Profile People
(note: big words have been linked with handy definitions for Myspace readers)
I’ve discovered that the only really interesting sections of Myspace for me is that devoted to bands, but I occasionally get sidetracked. Tonight I spent a few minutes profile-surfing in Myspace, starting with one of my ‘friends’ and tracing through several ‘friends’ removed, investigating these people’s profiles, and I found myself very self-consciously uncomfortable doing so. Most of the profiles I came across…
were so loaded with self-aggrandizing BS they read like rich-kid resumes or lonely hearts personal ads. As I hopped from one person to the next, the experience invariably devolved into a morass of skin and degeneracy at some point. I backed out, and found a new ‘friend’ and followed the trail of connections out to it’s inevitably disappointing result several times. Ruminating on this for a bit, I began to wonder if maybe *I* was the one with a problem. Perhaps instead of reading I should spend some time snapping sexually suggestive photos of myself in black leather pants for a better Myspace avatar!?
I’m continually amazed at the amount of private, personal information people put up on their Myspace pages. If I had a criminal mind, I would certainly be here daily looking for info on my next identity theft victim. The profile people (that’s what I call these caricatures of people as described on their Oh-so-obviously BS profile pages) must devote countless hours to primping and preening before the Myspace mirror, until their personal character sheet is perfectly designed to attract… what? It’s almost an exhibitionist display.
Before you get too upset by all this perhaps wondering if I mean *you* - if you’ve read this far, I probably don’t mean you. I can understand the utility of a ‘profile’ for purposes of meeting new people with similar interests. The almost desperate and certainly pathetic insecurity and abject loneliness that I believe are the real motivators behind these train-wreck profile-people pages are indicators of how broken our society really is. Instead of meeting new people in the context of a social gathering (at a party, at school, at work, at a local tavern), people are meeting solo, without introductions one on one, without any form of chaperon, and with neither the comfort of friends, nor any of the social restraints traditionally imposed by a social setting. I really think that at least as it comes to potential romance, that pursuing a new relationship in this manner is possibly unhealthy and certainly dangerous. If people don’t interact in a real (non-virtual) social context, the subtle social queues that are so important for young people to learn can’t be learned. We are social animals - we need to socialize, but our socialization requires more than just words typed on a screen, we use body language, we use our sense of smell (whether you realize it or not), we touch (and do we grab or caress?), we listen (and hear the laughter as well as groans which are only intimated by smileys and other cryptic emoticons on the web), and we see (we learn to perceive the subtle body movements that indicate un-expressed feelings or reactions to what we say and do).

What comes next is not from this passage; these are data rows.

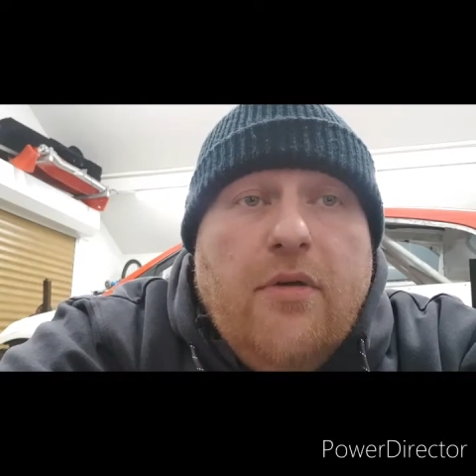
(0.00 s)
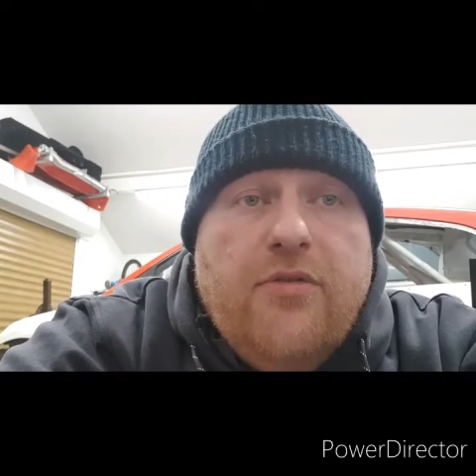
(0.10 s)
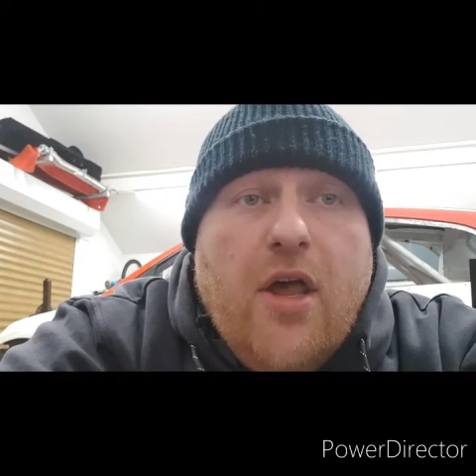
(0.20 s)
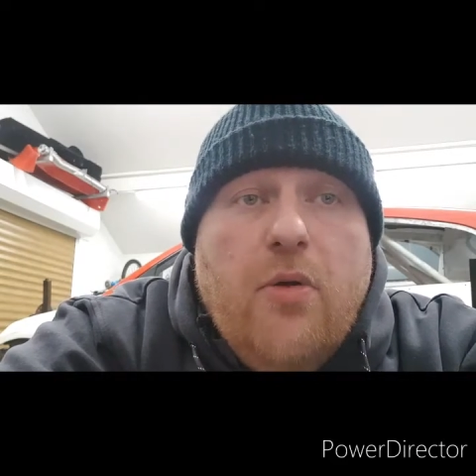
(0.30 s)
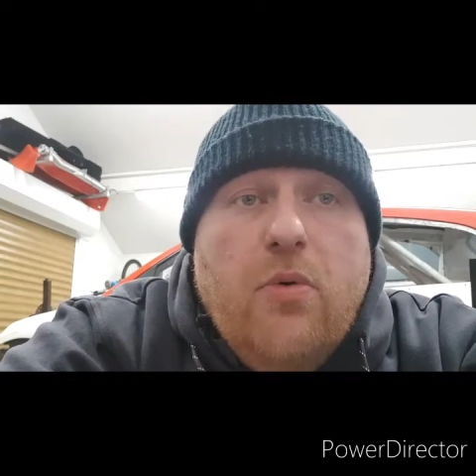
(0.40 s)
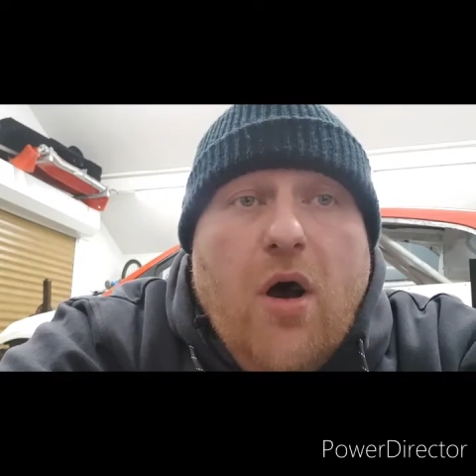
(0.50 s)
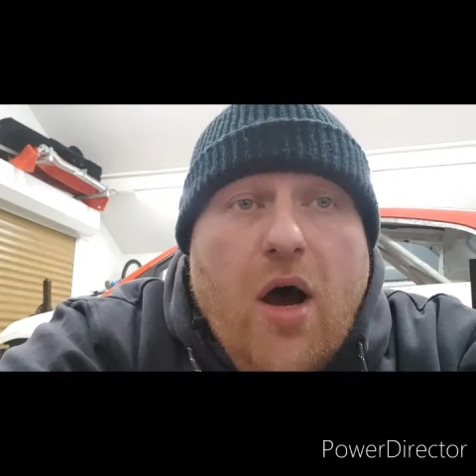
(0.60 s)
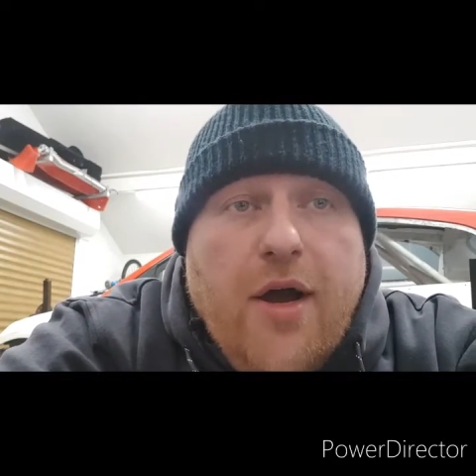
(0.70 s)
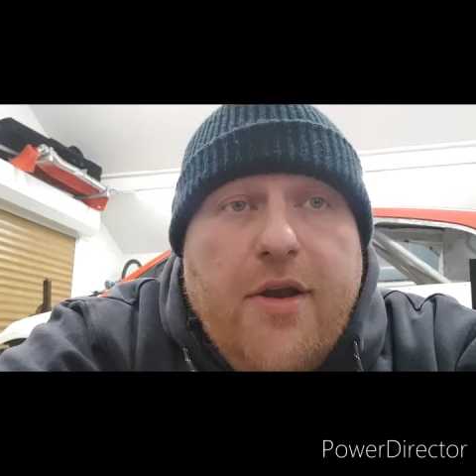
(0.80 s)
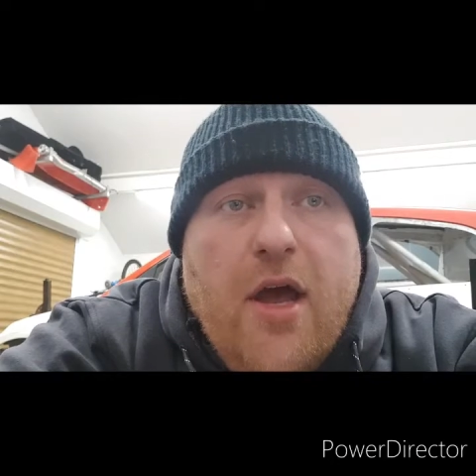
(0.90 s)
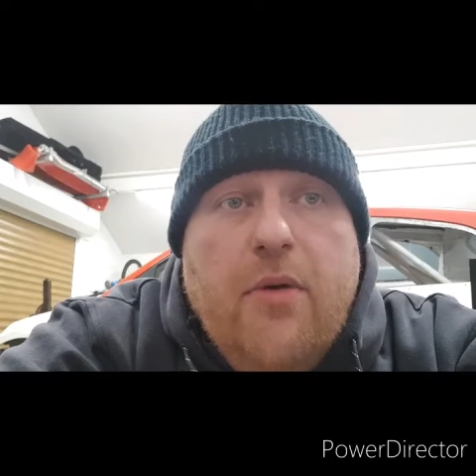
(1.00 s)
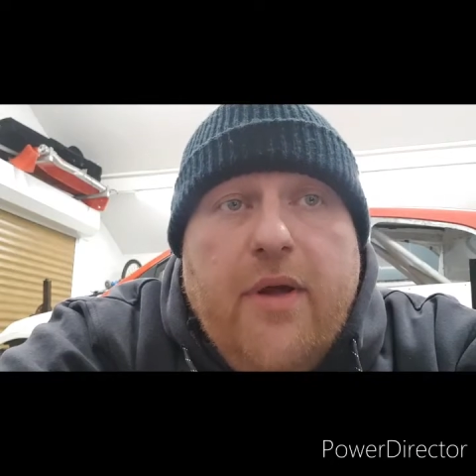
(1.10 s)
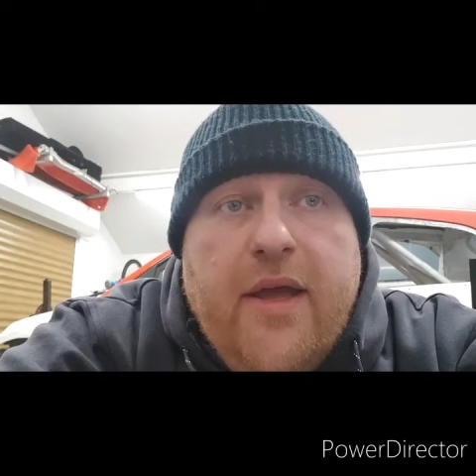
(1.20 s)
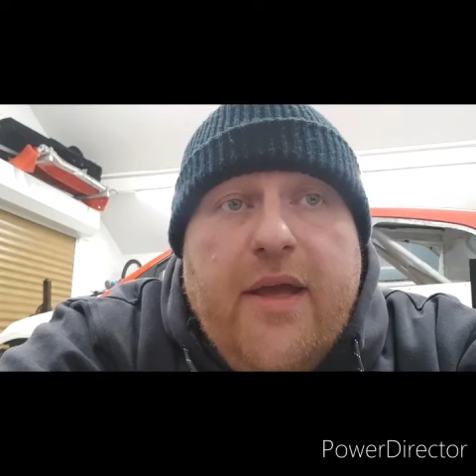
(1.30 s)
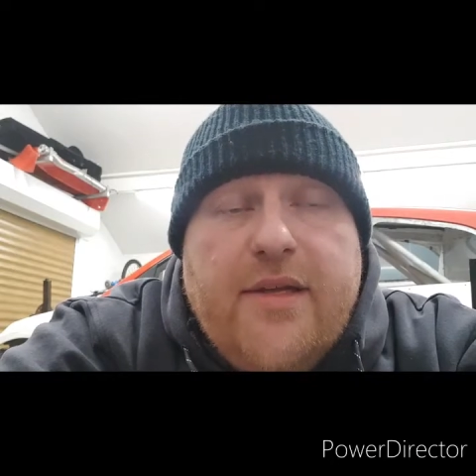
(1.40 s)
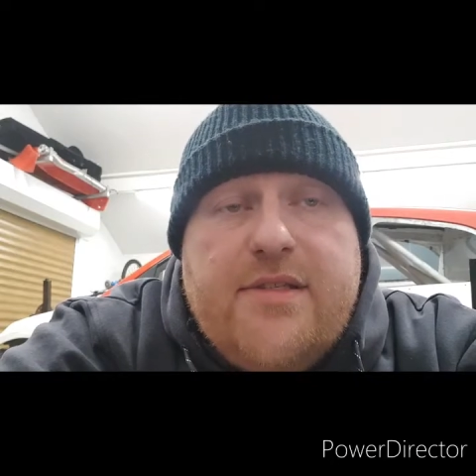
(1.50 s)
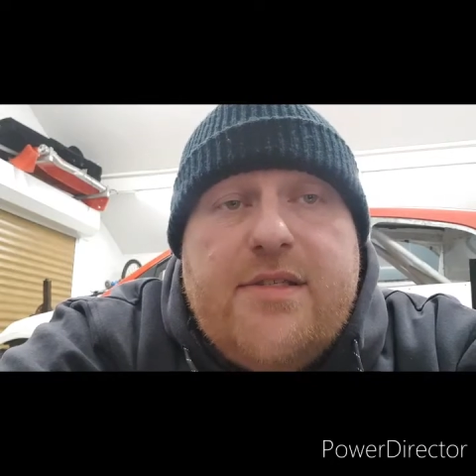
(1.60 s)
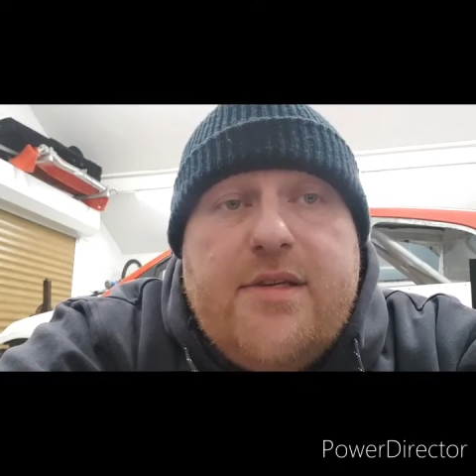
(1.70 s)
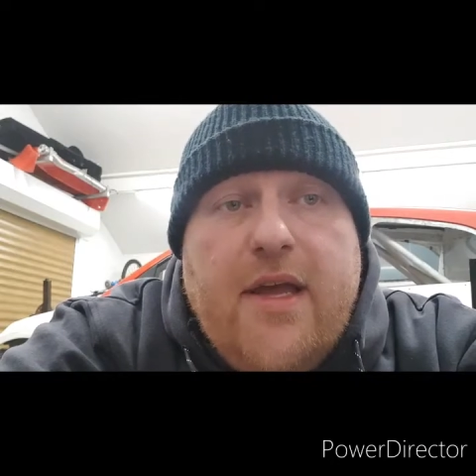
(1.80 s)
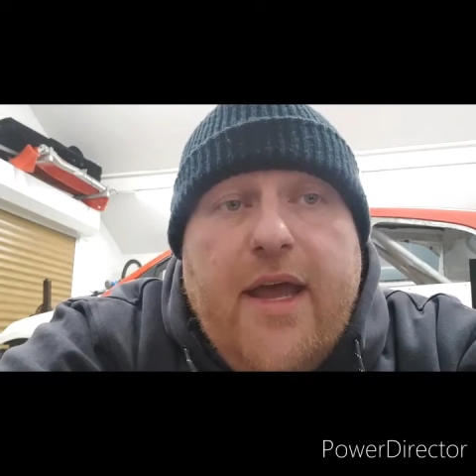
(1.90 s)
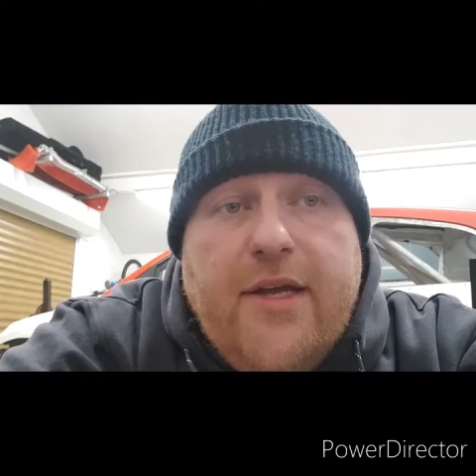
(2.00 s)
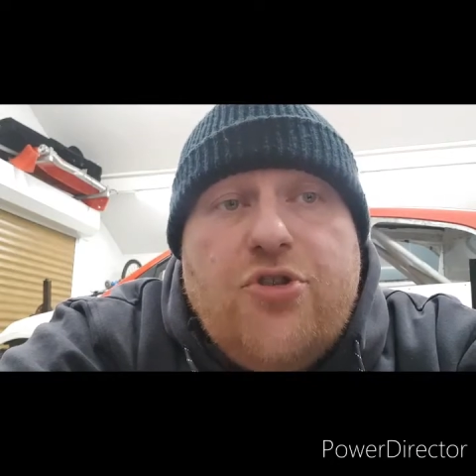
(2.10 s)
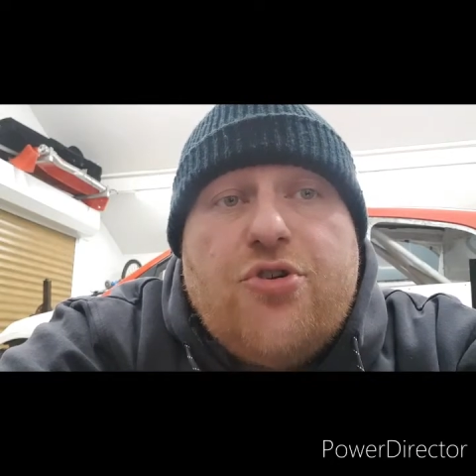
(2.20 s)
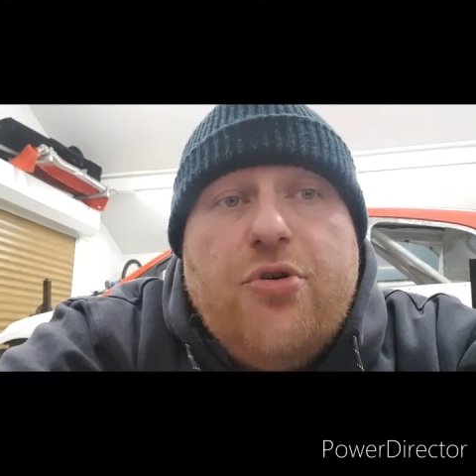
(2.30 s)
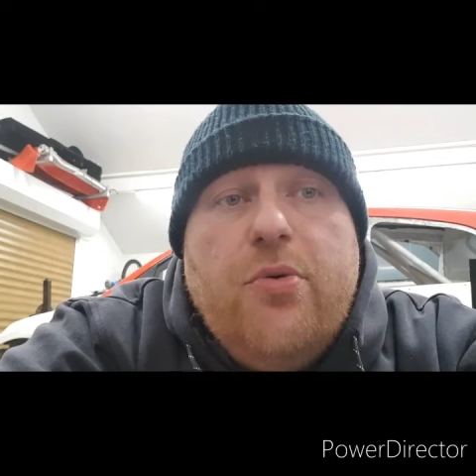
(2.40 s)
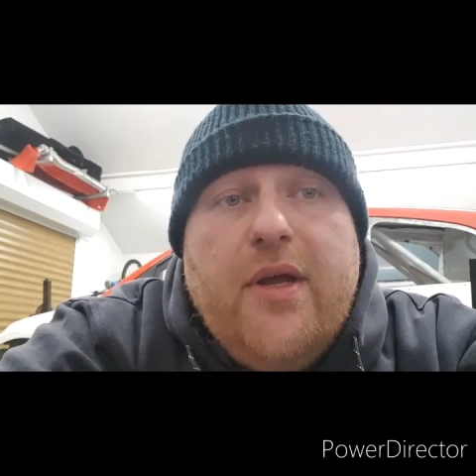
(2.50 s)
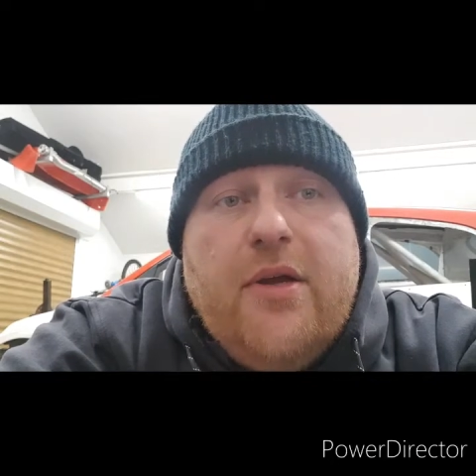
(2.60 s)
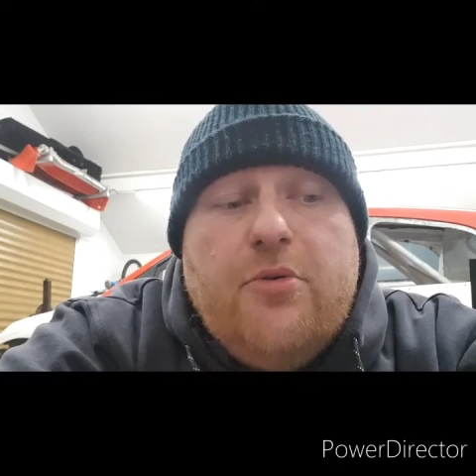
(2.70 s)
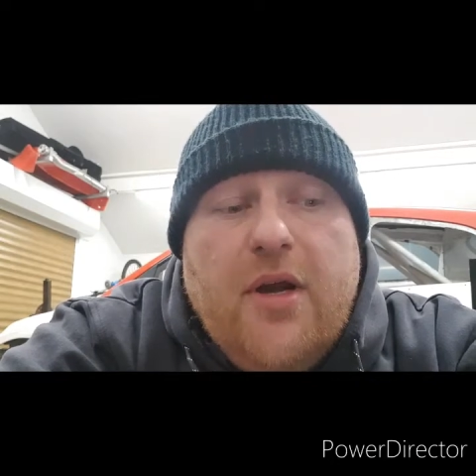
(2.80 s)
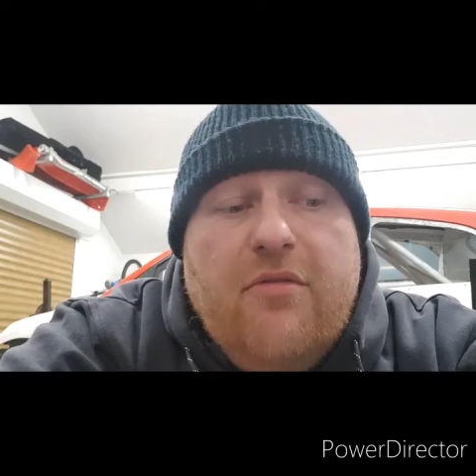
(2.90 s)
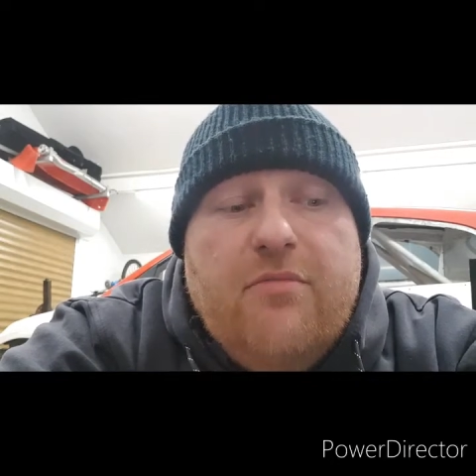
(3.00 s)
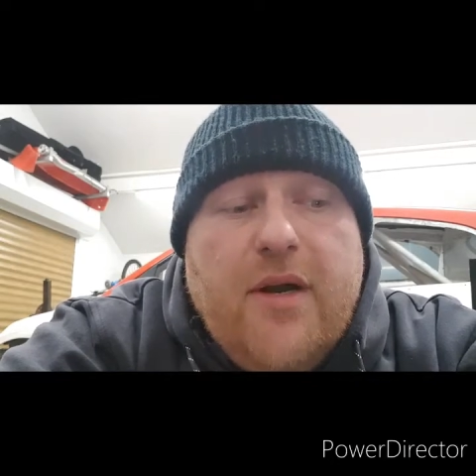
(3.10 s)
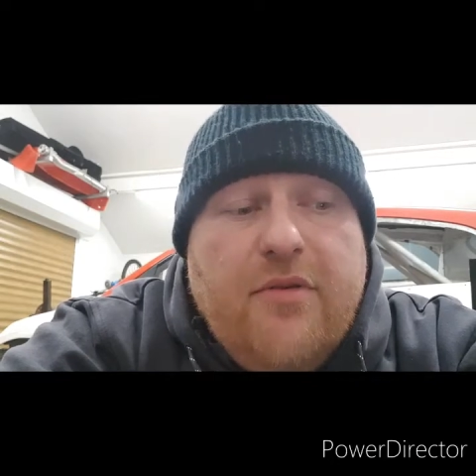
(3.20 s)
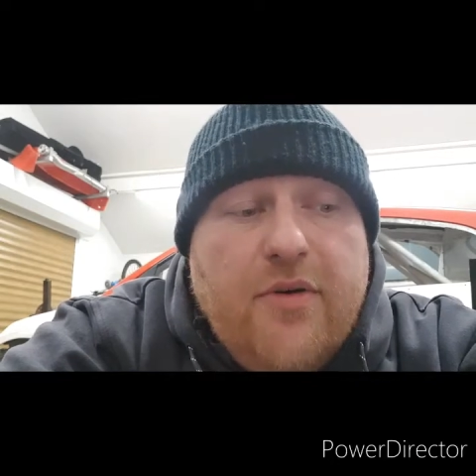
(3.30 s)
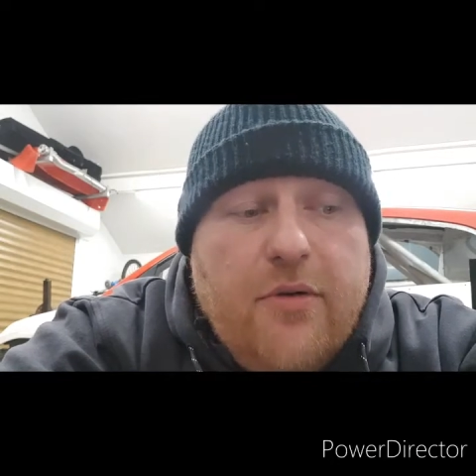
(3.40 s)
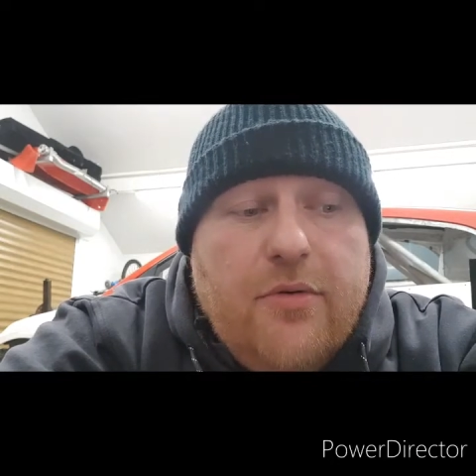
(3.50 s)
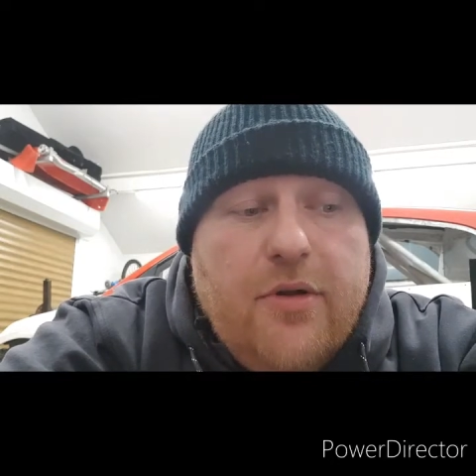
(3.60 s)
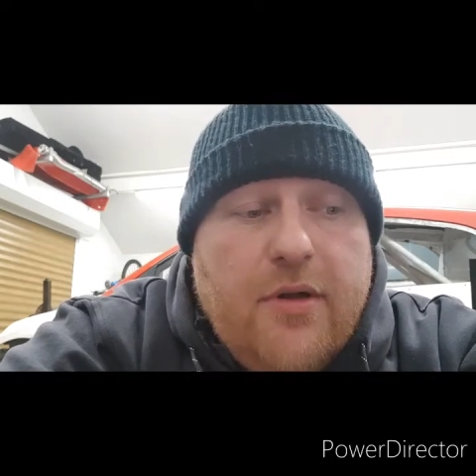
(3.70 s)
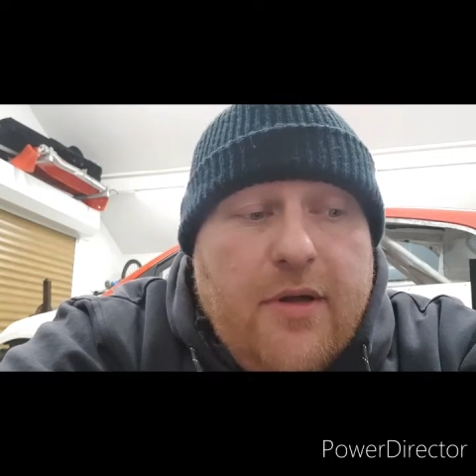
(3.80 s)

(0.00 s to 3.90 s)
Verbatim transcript: So I know it is a true equal length manifold.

In ancient times, the society was far more important to the individual than it is today, because there was wilderness between each small social group, and it was much more difficult to survive if shunned by the group for some social infraction. Today everyplace looks pretty much the same all across the country with most places connected by a seemingly never-ending trail of strip malls and fast food restaurants.
Not very long ago, for two people to start a relationship there would have been a formal courtship, and there were social obligations, rules and expectations that needed to be recognized over its course.
It might be argued that the automobile did more to change American society than the internet, but the information highway has rewritten how we can interact, and who we can reasonably interact with in much the same way, while offering a privacy of communication heretofore unseen. Though it offers a dizzying array of choices, the basic rules of socialization for any culture are subtle and (currently) impossible to program. I think that we do not recognize the magnitude of the changes that are happening to our society as a direct result of this fundamental change in how interact. I am not calling for a ‘return to the good old days’, but there is a thread of something disturbing in the images I saw tonight.
China, a society that was once the very antithesis of our own culture of celebration of the individual, is still up to its old tricks. The Chinese government is stamping down hard on bloggers and online forums. The Chinese governement believes that for their nation to be strong, and to act as one unified force (to become the next only global super power) they can’t very well have a bunch of bloggers running around calling for human rights and democratic votes on everything. It appears though, that they recognize how influential these new social networks will be, and how disastrous the cultural changes will be (at least to their current form of government). The US has always valued the individual, and honored the individual’s rights, but I can’t help but think that it may become more difficult to fight that inevitable (hopefully economic) fight against China in the next 20 years with only a bunch of ‘profile people’ to do the job.